« Fin de vie : où en est le sujet ? » Cet appel à contribution de l'association des Psychologues freudiens a résonné pour moi de la manière suivante : « Fin de vie : où est le sujet ? », et a fait écho à une vignette clinique en lien avec cette question.
Dans le cadre de mon travail en EHPAD, il m’arrive de rencontrer des équipes extérieures, sollicitées lors des accompagnements de fin de vie : équipe mobile de soins palliatifs ou service d’hospitalisation à domicile. Récemment, j'ai eu l'occasion de travailler avec une d’entre elles, venue évaluer la douleur d'une dame, pour savoir si elle relevait de leur service. Les filles de cette dame étaient très inquiètes. Lors de l'examen médical, mené par un médecin et une infirmière, la dame eu peu, voire pas de réaction physique. Mais les professionnelles remarquèrent son froncement de sourcils, grâce une observation précise et attentive. Cette marque, pourtant présente lorsqu'elle s'adressait à nous dans une langue qui ne permettait plus de la comprendre, ou quand elle chantait ses comptines, n’avait pas suffi à faire entendre la dimension du sujet. Un traitement antalgique lourd avait été mis en place, soulevant pour moi une question quant à son effet : est-ce une douleur qui est soulagée ou une manifestation subjective qui est annulée ? Dit autrement : quelle fonction la douleur et son expression peuvent-elles avoir pour le sujet ?
L'expression de la douleur peut bien sûr correspondre à un désordre sur le plan organique.

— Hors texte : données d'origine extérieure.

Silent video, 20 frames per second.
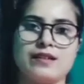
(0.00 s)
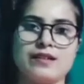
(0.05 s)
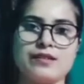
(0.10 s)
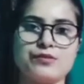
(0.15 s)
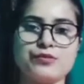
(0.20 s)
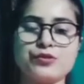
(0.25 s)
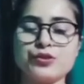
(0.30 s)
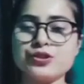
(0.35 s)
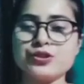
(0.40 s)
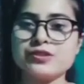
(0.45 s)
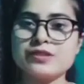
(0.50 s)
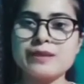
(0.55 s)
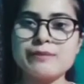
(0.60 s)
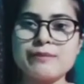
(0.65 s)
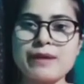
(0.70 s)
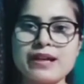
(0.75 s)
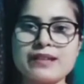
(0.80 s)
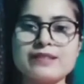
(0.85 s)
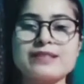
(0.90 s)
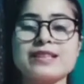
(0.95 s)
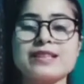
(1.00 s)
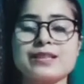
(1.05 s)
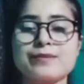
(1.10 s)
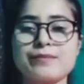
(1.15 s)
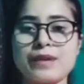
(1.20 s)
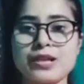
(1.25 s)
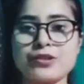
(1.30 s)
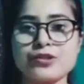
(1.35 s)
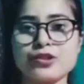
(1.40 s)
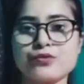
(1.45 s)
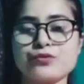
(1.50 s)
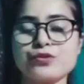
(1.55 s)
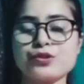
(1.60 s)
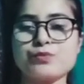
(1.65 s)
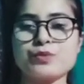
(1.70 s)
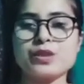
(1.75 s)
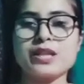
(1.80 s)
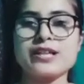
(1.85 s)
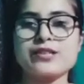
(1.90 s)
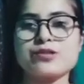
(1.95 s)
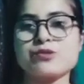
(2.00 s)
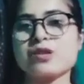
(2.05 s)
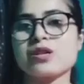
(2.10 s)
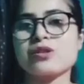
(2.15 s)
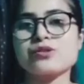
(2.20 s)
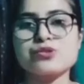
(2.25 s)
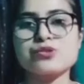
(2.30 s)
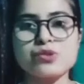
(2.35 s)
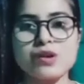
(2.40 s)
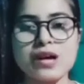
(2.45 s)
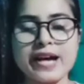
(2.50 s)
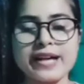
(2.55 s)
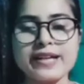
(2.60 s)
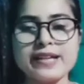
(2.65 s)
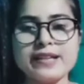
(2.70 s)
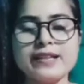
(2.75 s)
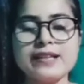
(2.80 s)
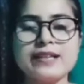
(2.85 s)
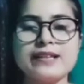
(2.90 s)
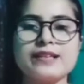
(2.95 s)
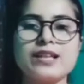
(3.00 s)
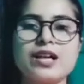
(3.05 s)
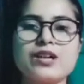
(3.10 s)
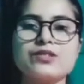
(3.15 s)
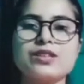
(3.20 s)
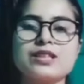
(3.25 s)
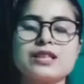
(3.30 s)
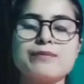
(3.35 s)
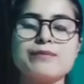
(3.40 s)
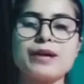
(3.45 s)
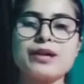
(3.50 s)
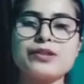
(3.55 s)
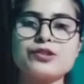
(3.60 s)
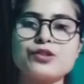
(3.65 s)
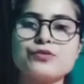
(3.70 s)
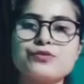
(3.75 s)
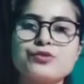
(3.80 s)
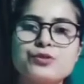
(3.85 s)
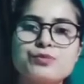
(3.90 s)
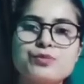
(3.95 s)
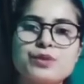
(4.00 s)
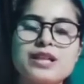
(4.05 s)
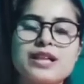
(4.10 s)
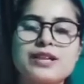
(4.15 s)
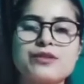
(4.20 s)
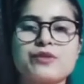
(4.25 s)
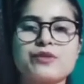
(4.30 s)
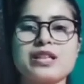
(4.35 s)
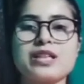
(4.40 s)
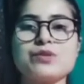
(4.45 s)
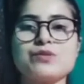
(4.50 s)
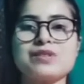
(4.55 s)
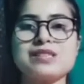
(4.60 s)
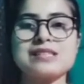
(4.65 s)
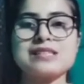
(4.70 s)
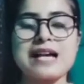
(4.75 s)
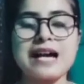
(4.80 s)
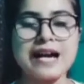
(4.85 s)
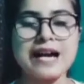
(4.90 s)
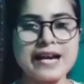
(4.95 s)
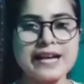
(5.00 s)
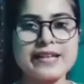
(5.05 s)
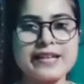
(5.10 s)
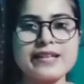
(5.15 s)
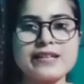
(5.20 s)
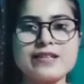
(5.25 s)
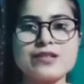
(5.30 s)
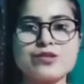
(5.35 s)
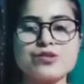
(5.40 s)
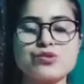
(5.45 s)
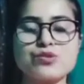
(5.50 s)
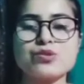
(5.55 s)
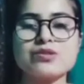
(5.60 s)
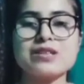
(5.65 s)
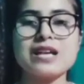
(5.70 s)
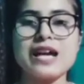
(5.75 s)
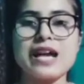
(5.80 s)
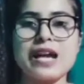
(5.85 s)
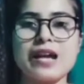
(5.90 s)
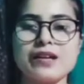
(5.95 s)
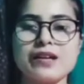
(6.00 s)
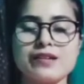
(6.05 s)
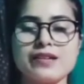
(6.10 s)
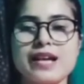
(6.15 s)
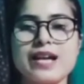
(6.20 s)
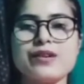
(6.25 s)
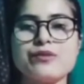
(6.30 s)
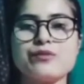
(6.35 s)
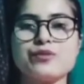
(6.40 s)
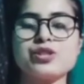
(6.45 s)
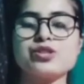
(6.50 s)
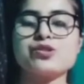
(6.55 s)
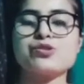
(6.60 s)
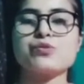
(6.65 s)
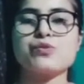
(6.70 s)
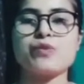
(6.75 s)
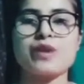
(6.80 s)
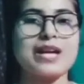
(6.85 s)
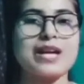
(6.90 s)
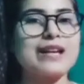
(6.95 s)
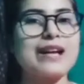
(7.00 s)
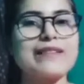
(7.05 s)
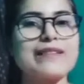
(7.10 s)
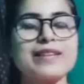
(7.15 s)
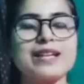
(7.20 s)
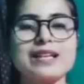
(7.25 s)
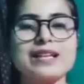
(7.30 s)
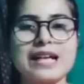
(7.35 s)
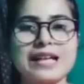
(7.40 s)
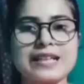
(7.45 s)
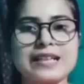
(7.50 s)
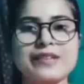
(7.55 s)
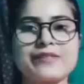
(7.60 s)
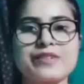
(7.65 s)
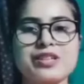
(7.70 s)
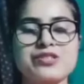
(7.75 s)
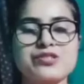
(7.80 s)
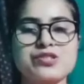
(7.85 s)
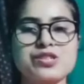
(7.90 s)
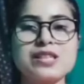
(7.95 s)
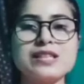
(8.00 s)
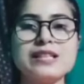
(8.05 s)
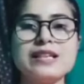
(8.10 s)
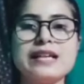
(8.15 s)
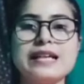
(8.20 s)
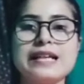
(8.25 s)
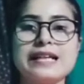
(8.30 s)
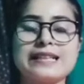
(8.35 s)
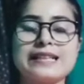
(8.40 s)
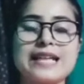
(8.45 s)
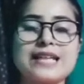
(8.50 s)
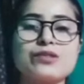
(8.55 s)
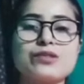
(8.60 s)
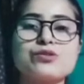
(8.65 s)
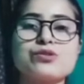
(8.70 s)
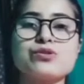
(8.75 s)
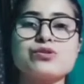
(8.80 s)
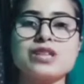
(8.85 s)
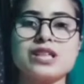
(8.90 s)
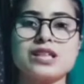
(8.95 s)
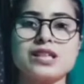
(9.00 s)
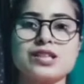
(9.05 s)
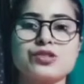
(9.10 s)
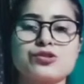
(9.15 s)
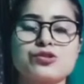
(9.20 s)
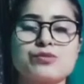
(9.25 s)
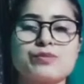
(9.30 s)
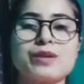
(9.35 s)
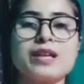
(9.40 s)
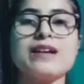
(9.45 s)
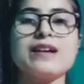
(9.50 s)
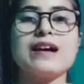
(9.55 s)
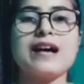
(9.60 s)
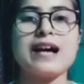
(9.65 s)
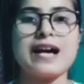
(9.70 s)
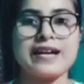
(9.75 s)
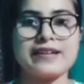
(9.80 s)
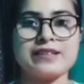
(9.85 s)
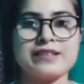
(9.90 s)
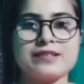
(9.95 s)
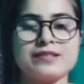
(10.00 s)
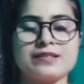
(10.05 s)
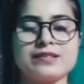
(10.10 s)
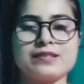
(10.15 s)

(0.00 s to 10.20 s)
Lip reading: food demand, the demand of food products were also high. Now the demand of food product, when it was high, so the area which were under cultivation, that also needed to be higher.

En EHPAD, les sujets ayant affaire au vieillissement du corps sont quotidiennement aux prises avec ces dérèglements, les inconforts liés au grand âgé, chacun à leur manière. Mais il est aussi souvent question de la manière de faire encore exister ce corps qui ne fonctionne plus comme avant. La douleur semble montrer que le corps est toujours là, toujours en vie, et la manifestation de cette douleur pourrait indiquer que le sujet est lui aussi de la partie. On ne peut ici pas savoir s'il s'agit d'une douleur physique ou morale, mais ce qui m'a semblé évident dans ce froncement de sourcils, c'est qu'il était le signe d’une présence, de la persistance du sujet jusque dans l'épuisement total du corps.
Catherine Lacaze-Paule, interviewée par Myriam Perrin dans « Lacan sens dessus dessous », met en avant la fonction de la douleur : « La douleur est ce qui permet d’éprouver ce quelque chose qui est de l’organisme. Au fond, la douleur se loge dans cette faille entre l’âme et le corps d’un côté, et l’organisme de l’autre. C’est parce qu’il y a la douleur que quelque chose de l’organisme peut s’éprouver. Balzac fait très bien remarquer cela : une partie de notre corps, dit-il, serait inconnue s’il n’y avait eu la douleur. »[1]
Les EHPAD n'échappent pas aux protocoles et autres grilles d'évaluation, qui se déploient parfois jusqu'aux derniers moments de la vie. Ceux-ci peuvent être utiles, malgré un souci d'objectivation au premier plan, notamment pour alerter les équipes extérieures. Mais au-delà de cette objectivation, persiste le soin d'équipes attentives aux détails. Dans des accompagnements hors-langage, hors-sens, les soignants savent repérer les signes, aussi infimes soient-ils – y compris la douleur – qui doivent alerter ou au moins questionner sur la présence du sujet. C'est ce travail qu'il est possible de soutenir en tant que psychologue en EHPAD, pour faire valoir l'accompagnement au cas pas cas.
Cela permet également de rappeler que si une part de l'accompagnement de fin de vie est médicalisée pour prendre en charge la douleur, cela n'empêche pas le sujet de continuer à se faire entendre. Un signe de douleur peut également être considéré comme une manifestation subjective, parfois la dernière. Il ne s'agit alors pas de prôner la douleur ou une fin de vie difficile à supporter, mais de repérer les signes du vivant chez chacun.
* Amandine Simon est co-auteur, avec Alexia Duchêne et Yves-Marie Le Guernic, du livre Vieillir aujourd’hui. Perspectives cliniques et politiques, Nîmes, Champ social, 2019.
[1] « Lacan sens dessus dessous », La phrase de Lacan que... Myriam Perrin interviewe Catherine Lacaze-Paule, disponible sur internet.